Late summer into early autumn is the strongest window for this kind of event travel, with warm days and cooler nights that suit outdoor practice. Conditions are generally festival-like and rustic, so plan for dust, sun exposure, and long hours on your feet. Bring your own gear, hydration, and a solid camp setup, since convenience is lower than at a city-based workshop venue.

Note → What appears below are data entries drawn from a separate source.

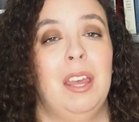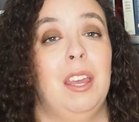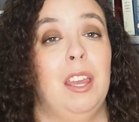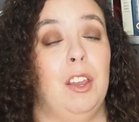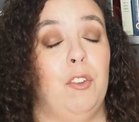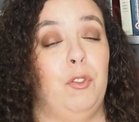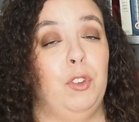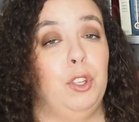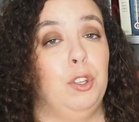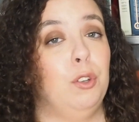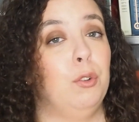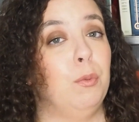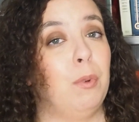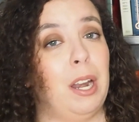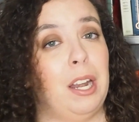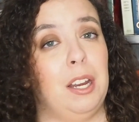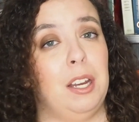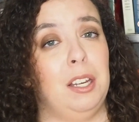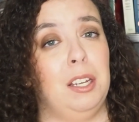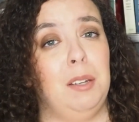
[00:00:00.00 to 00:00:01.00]
If you
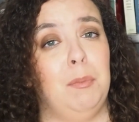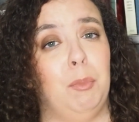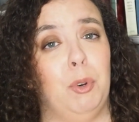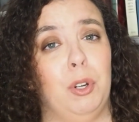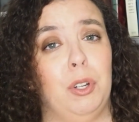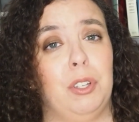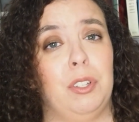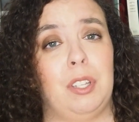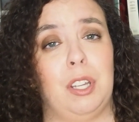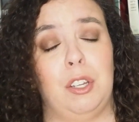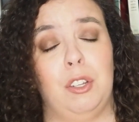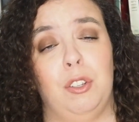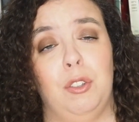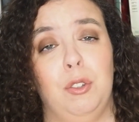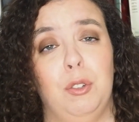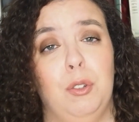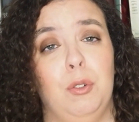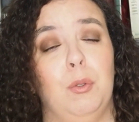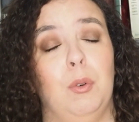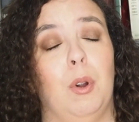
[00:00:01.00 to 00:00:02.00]
read any books that
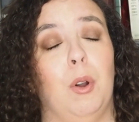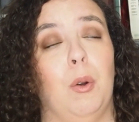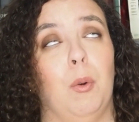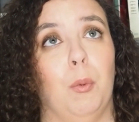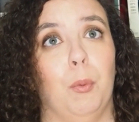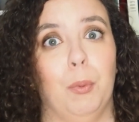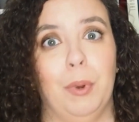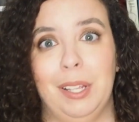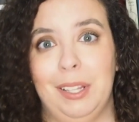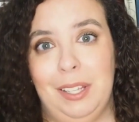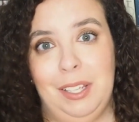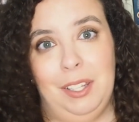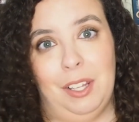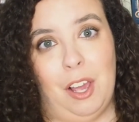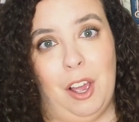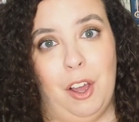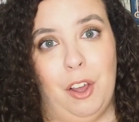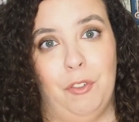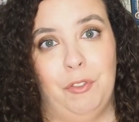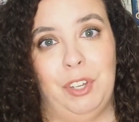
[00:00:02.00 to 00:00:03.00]
you really
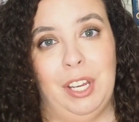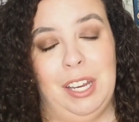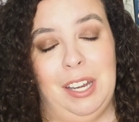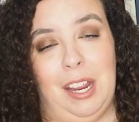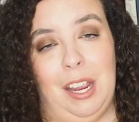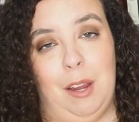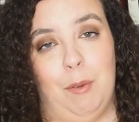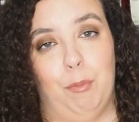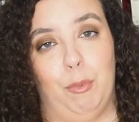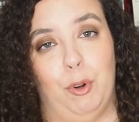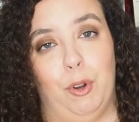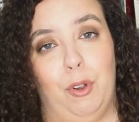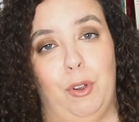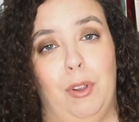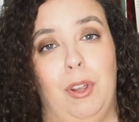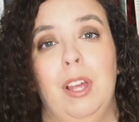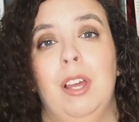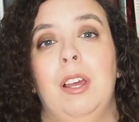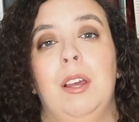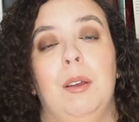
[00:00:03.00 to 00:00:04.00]
loved in
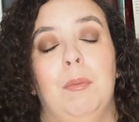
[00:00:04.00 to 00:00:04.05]
April,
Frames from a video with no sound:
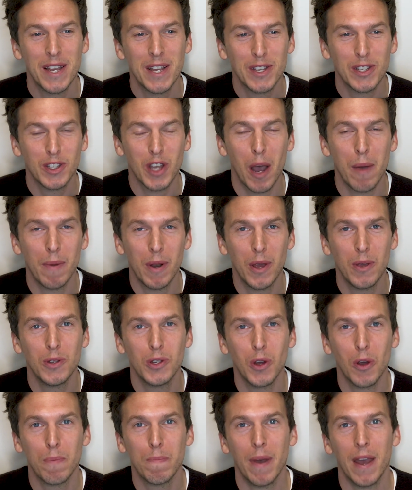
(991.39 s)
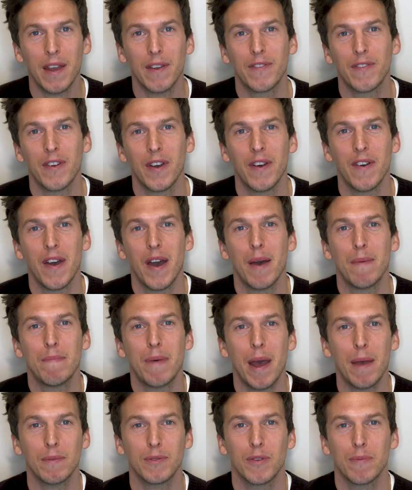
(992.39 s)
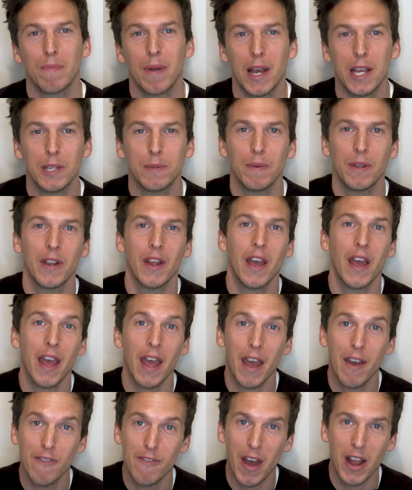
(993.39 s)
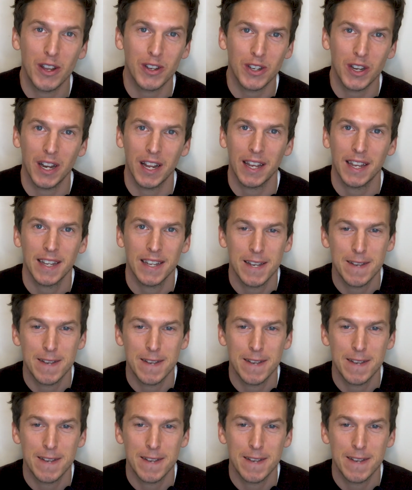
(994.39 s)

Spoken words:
Simon, who's your pick for Pep's replacement eventually?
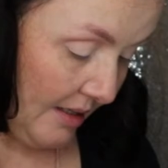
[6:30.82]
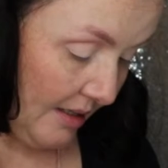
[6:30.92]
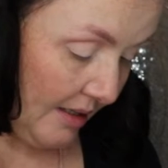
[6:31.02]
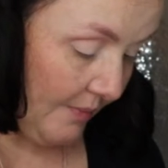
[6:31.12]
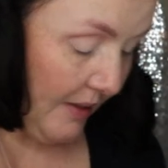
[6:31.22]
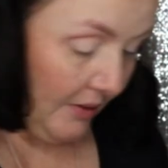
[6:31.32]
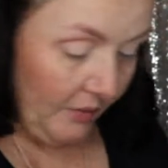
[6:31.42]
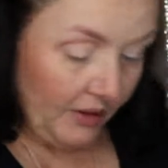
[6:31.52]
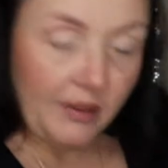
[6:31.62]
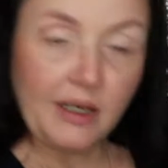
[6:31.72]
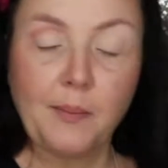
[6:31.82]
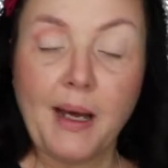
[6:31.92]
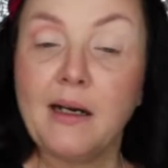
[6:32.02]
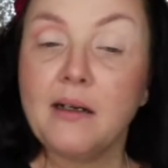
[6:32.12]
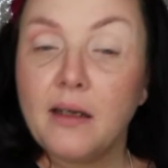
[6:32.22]
It can be, when you get a
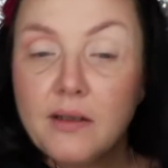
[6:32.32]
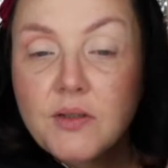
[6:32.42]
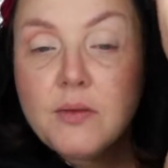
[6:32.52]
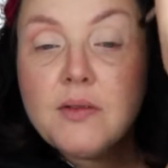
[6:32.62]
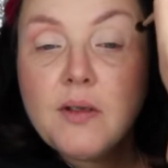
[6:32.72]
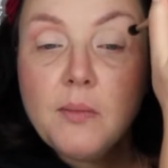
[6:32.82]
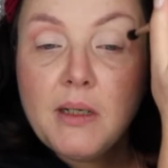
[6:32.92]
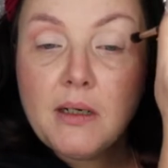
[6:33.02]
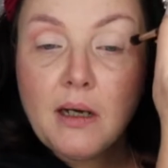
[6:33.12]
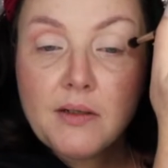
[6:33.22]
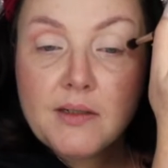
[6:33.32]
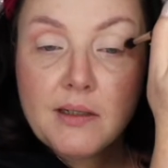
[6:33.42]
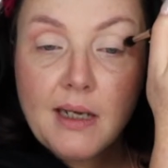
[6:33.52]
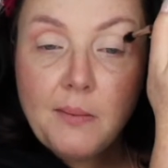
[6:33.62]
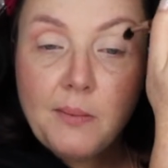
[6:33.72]
palette like this with so many colours,
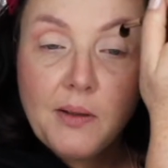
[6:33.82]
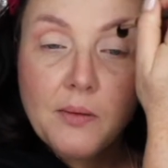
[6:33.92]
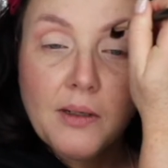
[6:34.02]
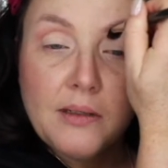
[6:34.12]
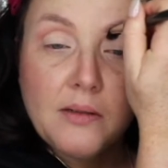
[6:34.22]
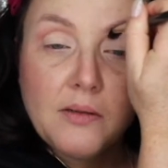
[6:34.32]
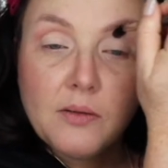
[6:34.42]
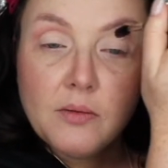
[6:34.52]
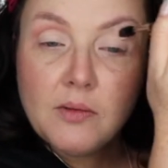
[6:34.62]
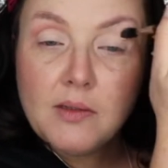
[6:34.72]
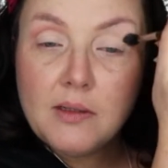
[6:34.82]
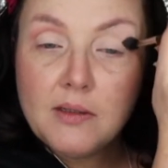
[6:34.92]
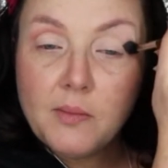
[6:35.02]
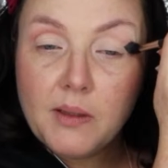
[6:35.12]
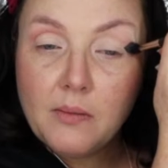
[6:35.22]
it can be quite daunting
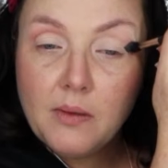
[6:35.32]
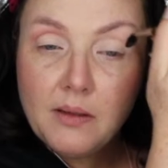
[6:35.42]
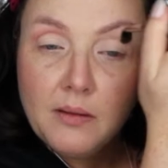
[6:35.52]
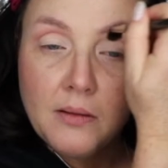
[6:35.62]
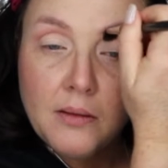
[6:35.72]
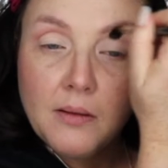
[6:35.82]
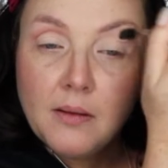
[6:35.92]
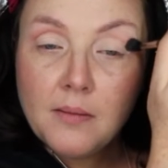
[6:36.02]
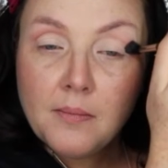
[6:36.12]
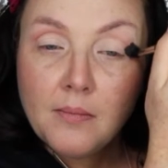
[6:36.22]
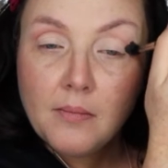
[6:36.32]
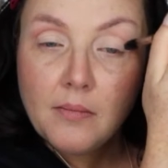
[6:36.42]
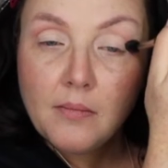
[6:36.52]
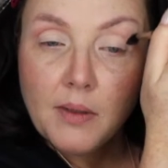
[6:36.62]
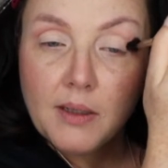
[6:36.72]
to begin with,
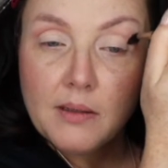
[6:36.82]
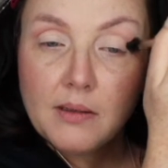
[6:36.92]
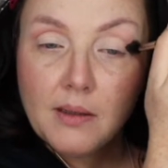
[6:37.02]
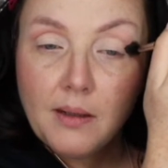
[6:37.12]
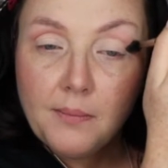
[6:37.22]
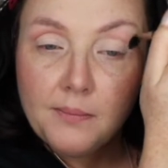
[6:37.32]
but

FireDrums has a strong insider culture built around generosity, experimentation, and shared movement vocabulary. Many attendees come not just to learn poi, but to cross-train with other props and exchange tips with experienced flow artists. That community energy is a major part of the appeal and is one of the reasons the clinics feel more immersive than a standard class.
Book your FireDrums trip around the workshop schedule, not the other way around, because poi clinics are only one part of a larger flow arts program. Check the event’s workshops page before departure and register as soon as sign-up opens, since small-group classes fill quickly. If you want the best instruction, prioritize intermediate and specialty clinics rather than only beginner sessions.
Pack for a festival classroom, a practice deck, and a campout. Bring your own poi, backup tethers, comfortable training clothes, closed-toe shoes, water, sunscreen, gloves if you use them, and a notebook for drills and combos. Add headlamp, earplugs, and a small towel, because practice often stretches from daytime instruction into late-night flow sessions.